Did the difficulties of the pandemic affect any of your plans for the premiere? Am I right in assuming that Cush Jumbo's character is in London because the British actor was unable to travel back to the U.S.?

RK: Yes, 100%. Even stuff that's supposed to be in her apartment in Chicago, we shot in London.

MK: What was great about it was we've never been able to get out of New York to film anything. So suddenly we were in London for London, it was kind of thrilling.

One of the most surprising elements of the premiere was the cameo from Michael Bloomberg. How did you convince him to appear?

MK: Well, Mike Goldberg has been on The Good Wife [The Good Fight is a Good Wife spin-off], I think, twice? So, there is a relationship there and so we were able to reach out. We have a relationship with one of his aides.

RK: For that moment, we needed Diane to get an invite to argue this case from a top person the audience would believe. So we scripted it where if we need to go to somebody who wasn't real, that was easy, but Bloomberg became available.

delroy lindo leaving the good fight
Delroy Lindo (R) left "The Good Fight" in the first episode of Season 5. Paramount+

Season 4 was cut short due to the pandemic. How much of what we see about the Memo 618 storyline and Delroy Lindo leaving in the premiere was originally meant for last year's finale?

RK: There was a plan to say goodbye to Delroy and Cush around the end of the fourth season, and we were writing towards that. But we didn't want to say goodbye to two characters in one episode, so we were going to save Cush for the beginning episode of this season.

But then obviously the pandemic had a different idea, so we decide to go this other route. Oddly, what we thought we were gonna do is we're going to have Delroy be the Black politician in the 2024 campaign. That was when it was looking like Biden or any Democrat was going to win. God, that feels like a century ago.

We thought that Memo 618 would somehow get Julius Kane [Michael Boatman] out. That Julius Kane was going to be convicted and there was going to be this last cynical beat that got him out with Memo 618. Because even though it's something that can trap you, if you're entitled enough, you can be saved by it too. Just like a Monopoly get-out-of-jail-free card, that can work both ways.

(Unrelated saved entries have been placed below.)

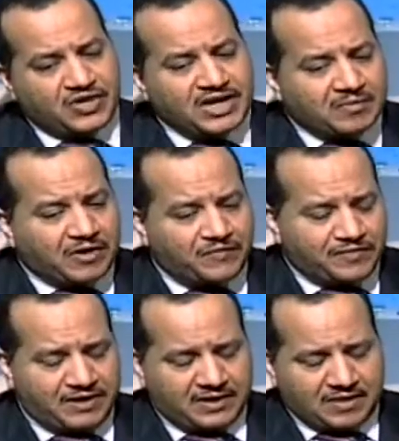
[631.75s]
Saying
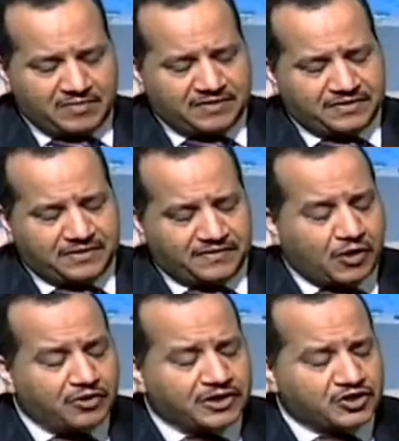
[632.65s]
about
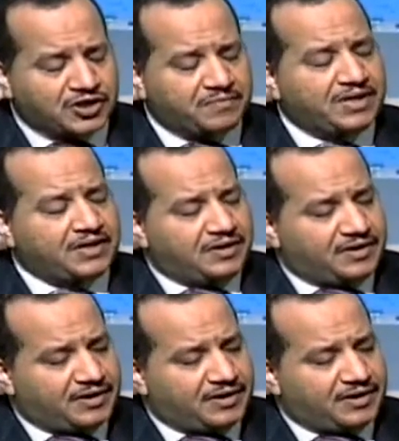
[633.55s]
the ownership,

But Memo 618 is still in play and will still come back. It's still a moving piece in our universe. We don't love giving away or throwing away good plot points. And it's a good plot point because it plays as a strong metaphor for the way the American justice system often works for the entitled.

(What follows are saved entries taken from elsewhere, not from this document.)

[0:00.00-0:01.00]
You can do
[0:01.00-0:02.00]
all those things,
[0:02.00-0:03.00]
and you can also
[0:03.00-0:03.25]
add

If you can see what's going on with Trump's possible prosecution, it seems Memo 618 is in play there in some way.

Why did you choose Jay as the character who gets really sick with COVID at the start of the pandemic?

RK: The thought of a man with some physical strength being bedridden by the pandemic was a moving thought, so that was one thing. Also, Jay seems to be so upset about the way the government of the United States is going on racial issues. And then, with George Floyd, it felt appropriate that he would go somewhere in his mind. We've been moved by all these accounts of [COVID] long haulers having still some hallucinations. So we decide to use that combination.

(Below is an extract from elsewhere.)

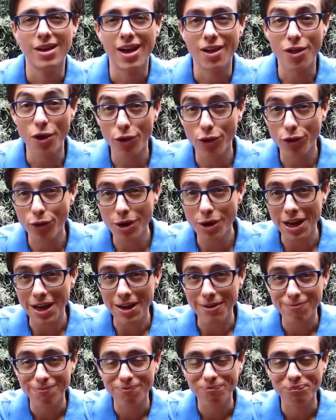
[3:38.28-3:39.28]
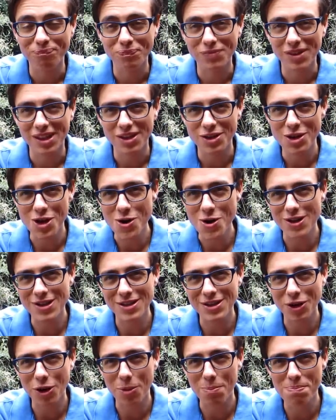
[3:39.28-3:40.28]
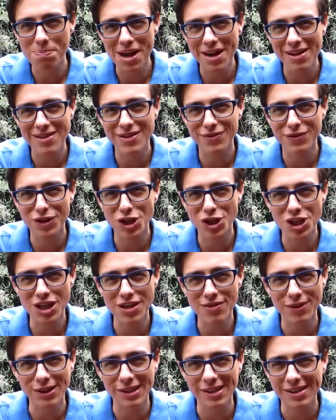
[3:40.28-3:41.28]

The 3, known as the competitive achiever.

Then Aurin Squire, one of our writers, and he mentioned this commercial from Soul Train that had Frederick Douglass.

MK: The Afro Sheen commercial.

RK: It just felt like an interesting way to not be pretentious about it that your inner mind would go to something like that.

The Good Fight has been tied up with the Trump presidency since its first episode, which was set just after his election. Have you given any thought of what the show looks like under a Biden presidency?

MK: Well, it was Christine Baranski that made the joke that in this season we lose [Adrian] Boseman and Lucca and Trump.

But we still had an insurrection to look at this season. So, it wasn't as though everything flipped over just to some idyllic world. Although if you saw the end credits that was our, "Oh look, it's Biden and now it's bunnies and kittens" joke.

RK: I think Michelle's right. After January 6, you can't get a moment of peace when it's moved from one man to a movement.

The Good Fight Season 5 airs on Thursdays on Paramount+.